Critical WordPress plugin zero-day under active exploitation

Threat actors are scanning for sites running the Fancy Product Designer plugin to exploit a zero-day bug allowing them to upload malware.

Fancy Product Designer is a visual product configurator plugin for WordPress, WooCommerce, and Shopify, and it allows customers to customize products using their own graphics and content.

According to sales statistics for the plugin, Fancy Product Designer has been sold and installed on more than 17,000 websites.

Zero-day also impacts WooCommerce sites

Zero-days are publicly disclosed vulnerabilities vendors haven't patched, which, in some cases, are also actively exploited in the wild or have publicly available proof-of-concept exploits.

The security flaw is a critical severity remote code execution (RCE) vulnerability discovered by Wordfence security analyst Charles Sweethill on Monday.

"The WordPress version of the plugin is the one used in WooCommerce installations as well and is vulnerable," threat analyst Ram Gall told BleepingComputer.
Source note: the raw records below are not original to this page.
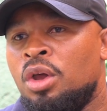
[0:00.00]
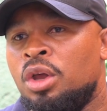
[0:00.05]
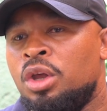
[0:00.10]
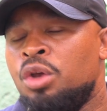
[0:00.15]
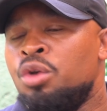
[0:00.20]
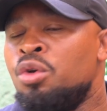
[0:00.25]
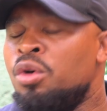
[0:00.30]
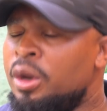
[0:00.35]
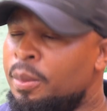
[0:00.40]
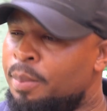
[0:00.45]

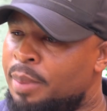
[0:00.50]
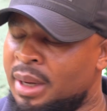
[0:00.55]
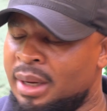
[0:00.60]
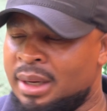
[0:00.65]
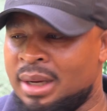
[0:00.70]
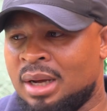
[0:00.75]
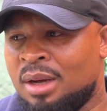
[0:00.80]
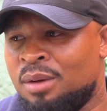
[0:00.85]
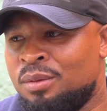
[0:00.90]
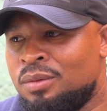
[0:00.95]
you know, the
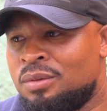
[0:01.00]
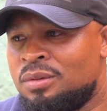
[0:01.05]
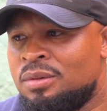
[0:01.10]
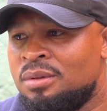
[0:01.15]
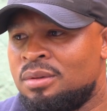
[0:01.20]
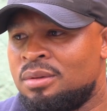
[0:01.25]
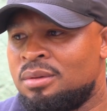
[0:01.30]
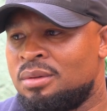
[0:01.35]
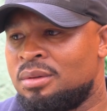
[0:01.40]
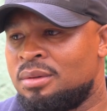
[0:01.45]
background
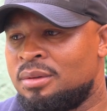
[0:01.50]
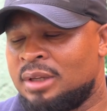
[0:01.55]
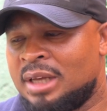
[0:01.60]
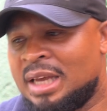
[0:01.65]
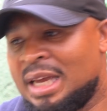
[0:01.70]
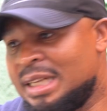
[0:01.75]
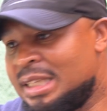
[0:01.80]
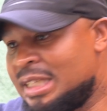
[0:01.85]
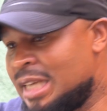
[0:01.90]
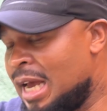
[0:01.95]

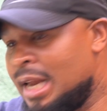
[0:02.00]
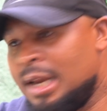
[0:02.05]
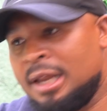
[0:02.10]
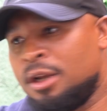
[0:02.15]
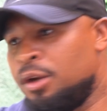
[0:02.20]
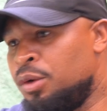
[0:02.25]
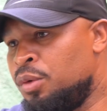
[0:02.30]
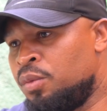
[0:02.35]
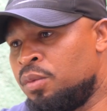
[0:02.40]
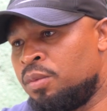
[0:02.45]
can
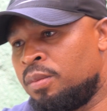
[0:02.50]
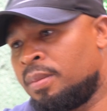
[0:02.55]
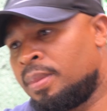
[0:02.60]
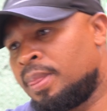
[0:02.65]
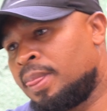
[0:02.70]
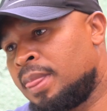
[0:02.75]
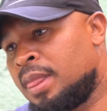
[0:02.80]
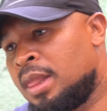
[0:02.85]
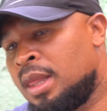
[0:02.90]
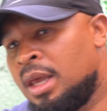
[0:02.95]
channel
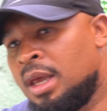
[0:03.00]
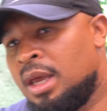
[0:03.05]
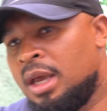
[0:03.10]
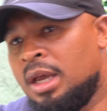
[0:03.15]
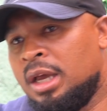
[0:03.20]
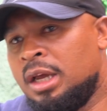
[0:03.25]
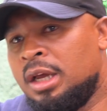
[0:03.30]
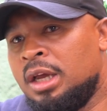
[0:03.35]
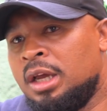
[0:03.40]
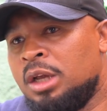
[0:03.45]
you.
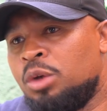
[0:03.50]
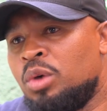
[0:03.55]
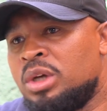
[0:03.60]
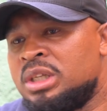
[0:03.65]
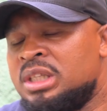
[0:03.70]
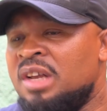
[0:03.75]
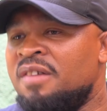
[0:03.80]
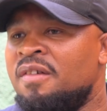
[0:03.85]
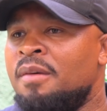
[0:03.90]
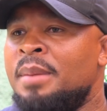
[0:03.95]
It
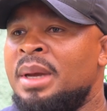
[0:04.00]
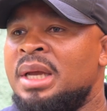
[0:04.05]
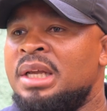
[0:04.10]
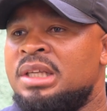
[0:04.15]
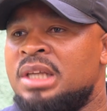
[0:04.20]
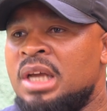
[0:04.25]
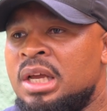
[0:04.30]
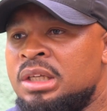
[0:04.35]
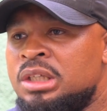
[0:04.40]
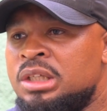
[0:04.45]
was never my
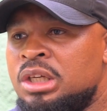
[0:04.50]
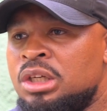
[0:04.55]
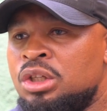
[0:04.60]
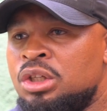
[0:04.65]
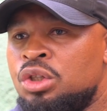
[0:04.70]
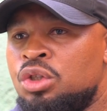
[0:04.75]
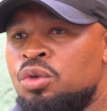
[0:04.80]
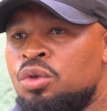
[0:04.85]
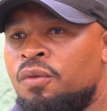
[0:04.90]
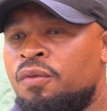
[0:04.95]

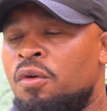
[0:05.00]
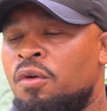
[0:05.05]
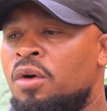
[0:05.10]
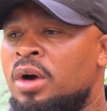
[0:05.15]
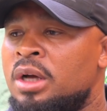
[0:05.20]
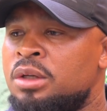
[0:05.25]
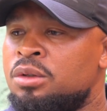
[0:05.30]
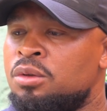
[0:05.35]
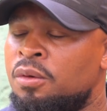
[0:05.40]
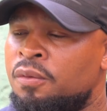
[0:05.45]
intention to
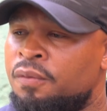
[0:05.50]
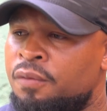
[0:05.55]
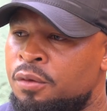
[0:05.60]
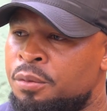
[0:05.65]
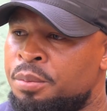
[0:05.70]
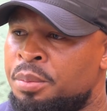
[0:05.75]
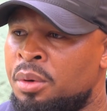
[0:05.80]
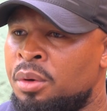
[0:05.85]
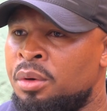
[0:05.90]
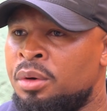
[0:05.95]
focus on
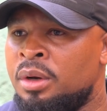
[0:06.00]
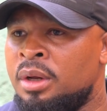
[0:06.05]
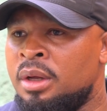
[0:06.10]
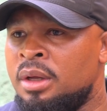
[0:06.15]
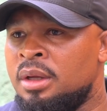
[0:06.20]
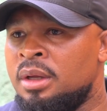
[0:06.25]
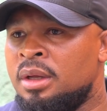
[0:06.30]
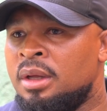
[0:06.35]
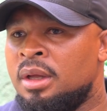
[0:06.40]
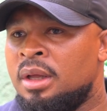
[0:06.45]
football.
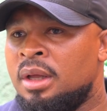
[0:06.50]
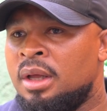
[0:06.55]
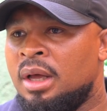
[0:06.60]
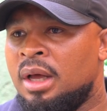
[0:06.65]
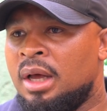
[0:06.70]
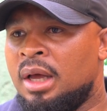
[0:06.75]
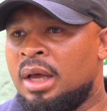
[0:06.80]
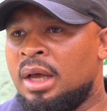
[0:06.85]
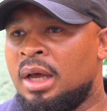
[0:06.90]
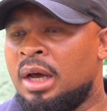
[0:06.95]

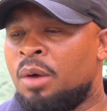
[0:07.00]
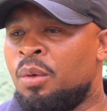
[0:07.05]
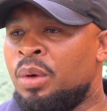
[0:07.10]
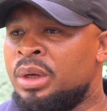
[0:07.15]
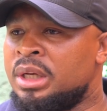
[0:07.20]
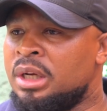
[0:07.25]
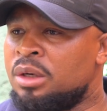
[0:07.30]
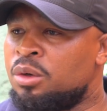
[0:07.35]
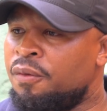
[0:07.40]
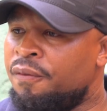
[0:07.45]
I
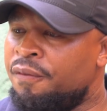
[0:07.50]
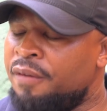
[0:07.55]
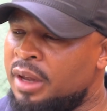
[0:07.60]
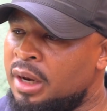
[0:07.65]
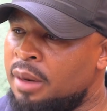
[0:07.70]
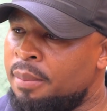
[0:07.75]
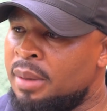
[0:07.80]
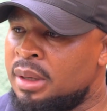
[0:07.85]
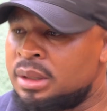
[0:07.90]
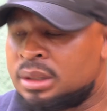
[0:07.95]
wanted to
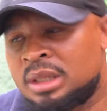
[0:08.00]
further my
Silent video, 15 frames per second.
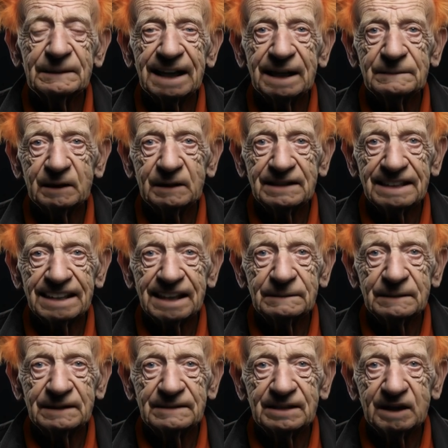but I'm going to
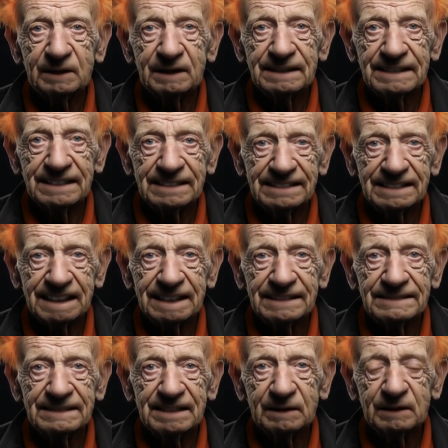keep on doing these
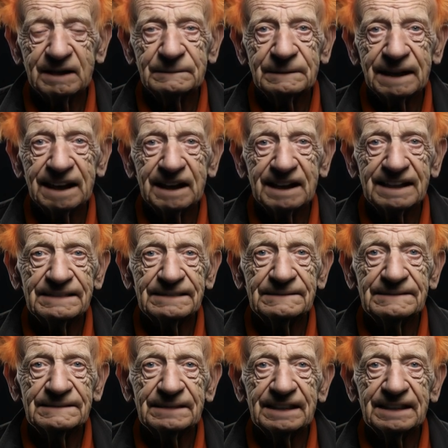things. You can bet on it.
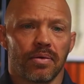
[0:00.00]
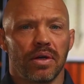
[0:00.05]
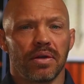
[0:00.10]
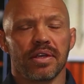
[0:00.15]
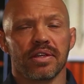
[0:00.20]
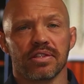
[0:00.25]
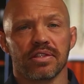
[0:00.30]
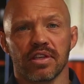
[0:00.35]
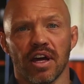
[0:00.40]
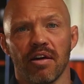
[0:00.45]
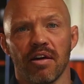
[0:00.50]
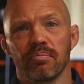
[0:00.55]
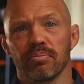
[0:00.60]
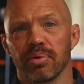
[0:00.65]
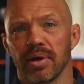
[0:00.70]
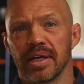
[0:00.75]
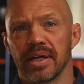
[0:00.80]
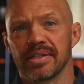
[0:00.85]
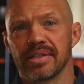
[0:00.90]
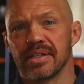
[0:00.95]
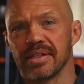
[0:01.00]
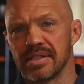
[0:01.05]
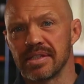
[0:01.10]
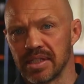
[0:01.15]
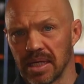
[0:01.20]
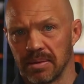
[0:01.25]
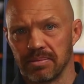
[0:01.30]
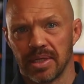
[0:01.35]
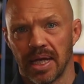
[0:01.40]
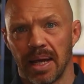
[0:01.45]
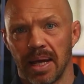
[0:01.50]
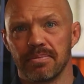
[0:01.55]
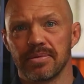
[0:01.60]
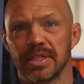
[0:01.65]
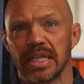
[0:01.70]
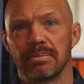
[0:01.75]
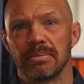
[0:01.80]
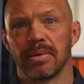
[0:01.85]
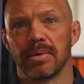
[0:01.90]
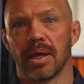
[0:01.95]
we know that soft bracing
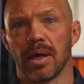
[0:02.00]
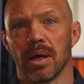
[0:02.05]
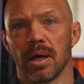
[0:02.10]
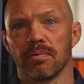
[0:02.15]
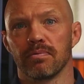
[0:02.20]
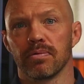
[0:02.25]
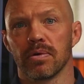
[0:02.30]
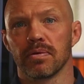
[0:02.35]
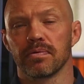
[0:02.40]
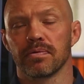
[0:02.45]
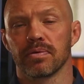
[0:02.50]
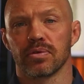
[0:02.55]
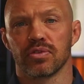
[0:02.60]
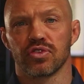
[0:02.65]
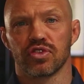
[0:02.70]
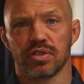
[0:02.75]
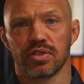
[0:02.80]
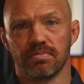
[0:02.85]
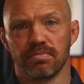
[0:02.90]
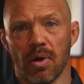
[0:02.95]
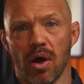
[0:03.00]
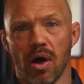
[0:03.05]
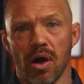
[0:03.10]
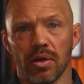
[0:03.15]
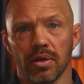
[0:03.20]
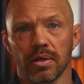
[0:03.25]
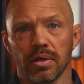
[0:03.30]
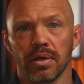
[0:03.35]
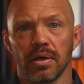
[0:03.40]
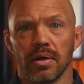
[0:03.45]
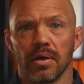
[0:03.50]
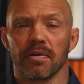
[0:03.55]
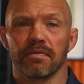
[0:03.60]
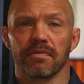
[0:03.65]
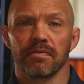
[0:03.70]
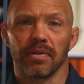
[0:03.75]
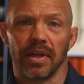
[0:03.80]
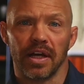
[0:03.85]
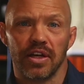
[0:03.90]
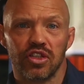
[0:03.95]
sometimes can be helpful for smaller, more
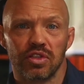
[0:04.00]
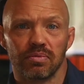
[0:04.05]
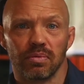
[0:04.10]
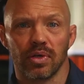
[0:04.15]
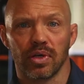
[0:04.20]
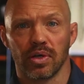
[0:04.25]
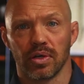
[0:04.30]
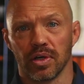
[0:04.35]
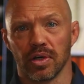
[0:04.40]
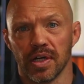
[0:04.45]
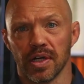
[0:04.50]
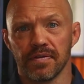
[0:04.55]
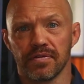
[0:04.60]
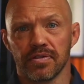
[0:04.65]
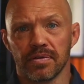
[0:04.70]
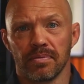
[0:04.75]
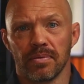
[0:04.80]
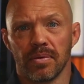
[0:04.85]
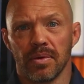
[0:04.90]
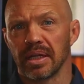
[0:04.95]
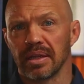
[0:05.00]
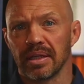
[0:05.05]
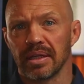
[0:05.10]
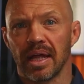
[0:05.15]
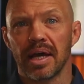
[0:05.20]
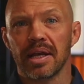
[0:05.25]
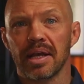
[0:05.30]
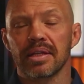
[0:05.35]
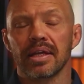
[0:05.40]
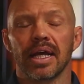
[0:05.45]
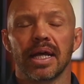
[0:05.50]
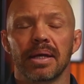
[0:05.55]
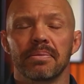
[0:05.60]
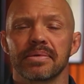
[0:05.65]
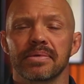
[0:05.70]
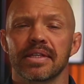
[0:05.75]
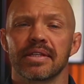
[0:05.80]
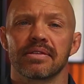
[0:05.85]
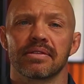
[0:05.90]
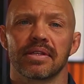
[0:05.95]
flexible curves, but a lot of
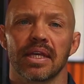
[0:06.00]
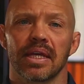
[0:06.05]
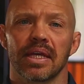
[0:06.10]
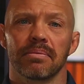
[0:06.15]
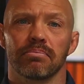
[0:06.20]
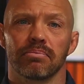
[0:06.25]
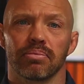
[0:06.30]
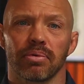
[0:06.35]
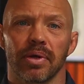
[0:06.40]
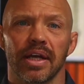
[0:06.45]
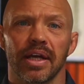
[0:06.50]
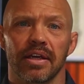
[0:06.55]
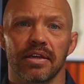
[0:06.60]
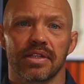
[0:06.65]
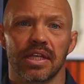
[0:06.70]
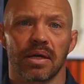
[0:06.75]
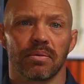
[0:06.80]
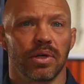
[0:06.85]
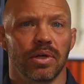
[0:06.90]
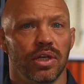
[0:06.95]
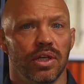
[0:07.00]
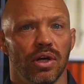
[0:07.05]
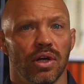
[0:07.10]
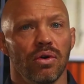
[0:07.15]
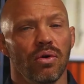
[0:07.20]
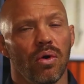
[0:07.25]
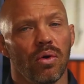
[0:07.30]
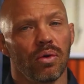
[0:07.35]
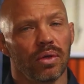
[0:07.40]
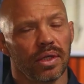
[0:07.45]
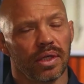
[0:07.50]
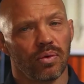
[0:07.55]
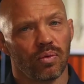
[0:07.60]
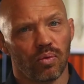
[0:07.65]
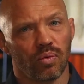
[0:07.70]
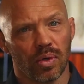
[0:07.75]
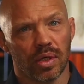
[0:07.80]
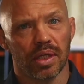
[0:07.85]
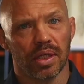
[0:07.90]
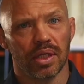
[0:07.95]
times the same brace that we know only
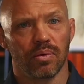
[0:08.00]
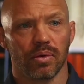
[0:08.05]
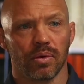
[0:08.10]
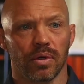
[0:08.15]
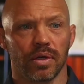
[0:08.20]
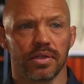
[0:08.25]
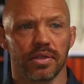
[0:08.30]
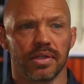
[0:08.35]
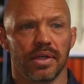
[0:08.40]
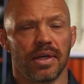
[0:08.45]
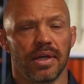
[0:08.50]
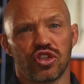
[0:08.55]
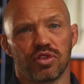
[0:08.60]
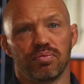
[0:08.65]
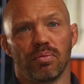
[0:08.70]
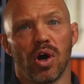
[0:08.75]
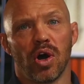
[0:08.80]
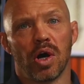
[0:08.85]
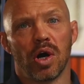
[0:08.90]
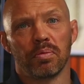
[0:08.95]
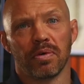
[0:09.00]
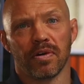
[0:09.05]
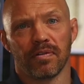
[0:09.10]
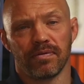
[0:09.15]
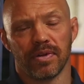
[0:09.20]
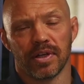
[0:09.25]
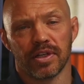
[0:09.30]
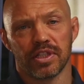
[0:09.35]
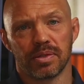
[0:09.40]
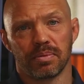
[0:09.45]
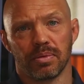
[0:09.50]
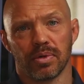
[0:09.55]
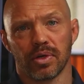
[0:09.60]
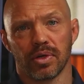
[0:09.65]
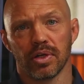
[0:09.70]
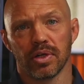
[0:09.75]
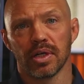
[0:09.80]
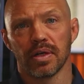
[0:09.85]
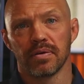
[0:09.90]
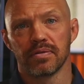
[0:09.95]
really works in small, more flexible
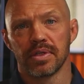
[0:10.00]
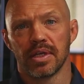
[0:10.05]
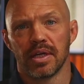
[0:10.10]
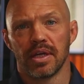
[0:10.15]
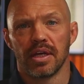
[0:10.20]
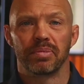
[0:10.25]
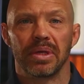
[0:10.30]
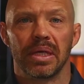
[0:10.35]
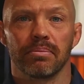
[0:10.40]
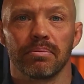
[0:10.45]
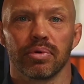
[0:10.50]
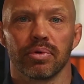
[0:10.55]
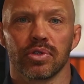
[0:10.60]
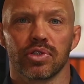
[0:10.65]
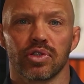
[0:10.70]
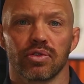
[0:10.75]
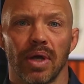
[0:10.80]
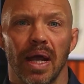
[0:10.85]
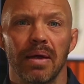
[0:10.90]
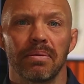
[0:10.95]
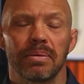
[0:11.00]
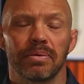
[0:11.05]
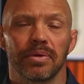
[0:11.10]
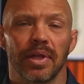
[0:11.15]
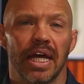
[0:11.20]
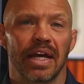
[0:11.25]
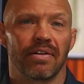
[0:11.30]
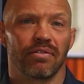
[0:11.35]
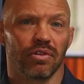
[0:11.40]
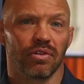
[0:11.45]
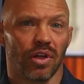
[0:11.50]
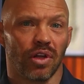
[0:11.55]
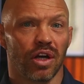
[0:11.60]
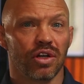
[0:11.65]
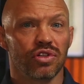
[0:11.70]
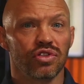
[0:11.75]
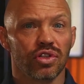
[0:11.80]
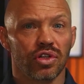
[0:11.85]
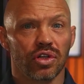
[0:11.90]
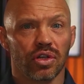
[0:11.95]
curves is being prescribed to people that have
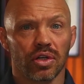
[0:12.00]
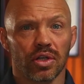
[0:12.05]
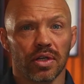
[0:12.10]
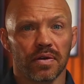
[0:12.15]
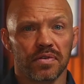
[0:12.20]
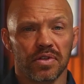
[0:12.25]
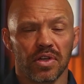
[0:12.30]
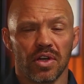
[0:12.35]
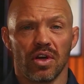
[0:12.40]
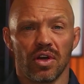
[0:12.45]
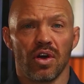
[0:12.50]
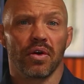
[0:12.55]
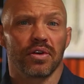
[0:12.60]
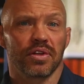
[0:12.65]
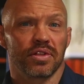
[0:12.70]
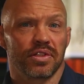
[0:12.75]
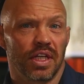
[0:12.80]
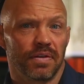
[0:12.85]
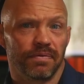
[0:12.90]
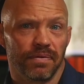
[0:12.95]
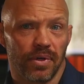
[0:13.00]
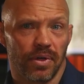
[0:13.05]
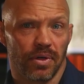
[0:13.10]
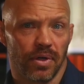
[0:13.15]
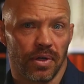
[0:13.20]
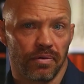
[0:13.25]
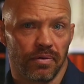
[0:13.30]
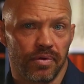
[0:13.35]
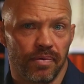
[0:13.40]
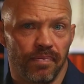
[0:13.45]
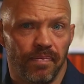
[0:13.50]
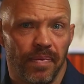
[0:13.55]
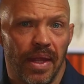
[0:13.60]
larger curves or stiffer curves.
When it comes to the plugin's Shopify version, attacks would likely be blocked, given that Shopify uses stricter access controls for sites hosted and running on its platform. 

Vulnerable sites exposed to complete takeover

Attackers who successfully exploit the Fancy Product Designer bug can bypass built-in checks blocking malicious files uploading to deploy executable PHP files on sites where the plugin is installed.

This allows the threat actors to completely take over vulnerable sites following remote code execution attacks.

"This attacker appears to be targeting e-commerce sites and attempting to extract order information from site databases," Gall said.

"As this order information contains personally identifiable information from customers, site owners are in a particularly difficult position if they are still running vulnerable versions of this plugin as it risks the e-commerce merchant’s PCI-DSS compliance.

"Due to this vulnerability being actively attacked, we are publicly disclosing with minimal details even though it has not yet been patched in order to alert the community to take precautions to keep their sites protected."

While the vulnerability has only been exploited on a small scale, the attacks targeting the thousands of sites running the Fancy Product Designer plugin have started more than four months ago, on January 30, 2021.

Security update available

Since the vulnerability is under active exploitation and was rated as critical severity, customers are advised to immediately install the Fancy Product Designer 4.6.9 patched version released on June 2.

WordFence is still holding off on releasing additional details about this vulnerability until more sites running Fancy Product Designer update to the latest version given that the zero-day can be exploited "in some configurations" even after deactivation/

Detailed info on how to update the plugin (which doesn't come with an automatic update mechanism) and indicators of compromise, including IP addresses used to launch these ongoing attacks, are available in the WordFence report.

The Fancy Product Designer development team did not reply to BleepingComputer's request for comment before the article was published.

Update: Added info on patched version released on June 2, 2021.